Could you repeat every entry below word for word, leaving out the pictures?

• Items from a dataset
--------------------------------
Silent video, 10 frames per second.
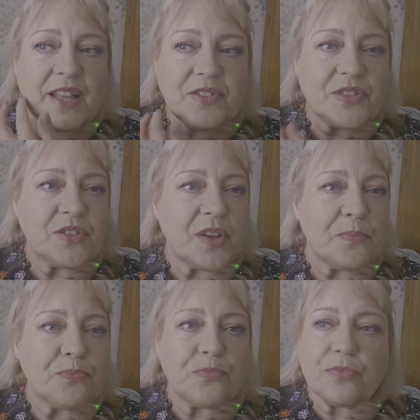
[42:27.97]
It's
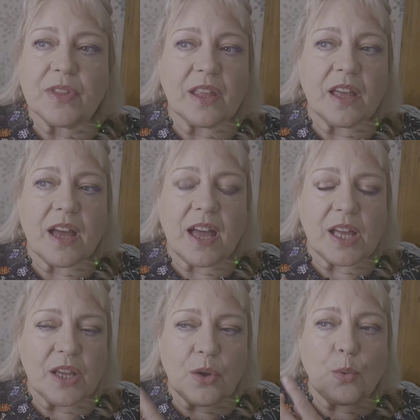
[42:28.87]
I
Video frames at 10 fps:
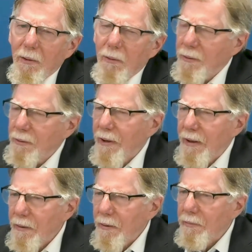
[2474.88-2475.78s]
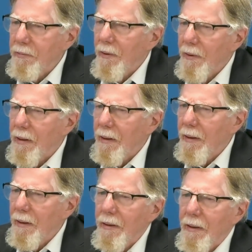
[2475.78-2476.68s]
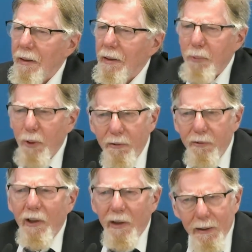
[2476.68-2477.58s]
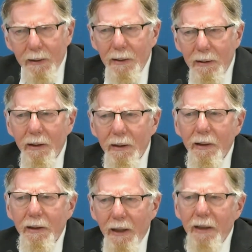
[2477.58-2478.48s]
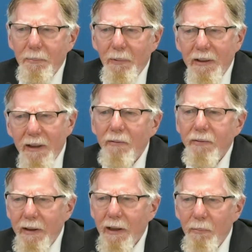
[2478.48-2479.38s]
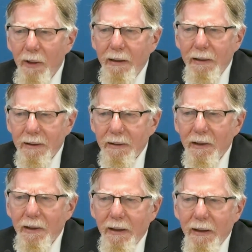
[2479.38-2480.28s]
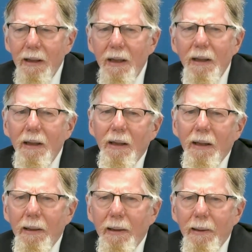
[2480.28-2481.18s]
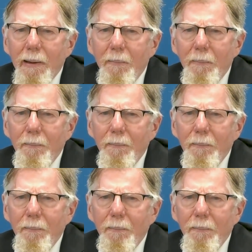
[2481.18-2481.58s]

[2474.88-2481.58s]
alter ego, if you like, a profile as myself in the Albanian society. I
--------------------------------
• THE COMPLETED TASK
Silent video, 10 frames per second.
[42:27.97]
It's
[42:28.87]
I
Video frames at 10 fps:
[2474.88-2475.78s]
[2475.78-2476.68s]
[2476.68-2477.58s]
[2477.58-2478.48s]
[2478.48-2479.38s]
[2479.38-2480.28s]
[2480.28-2481.18s]
[2481.18-2481.58s]

[2474.88-2481.58s]
alter ego, if you like, a profile as myself in the Albanian society. I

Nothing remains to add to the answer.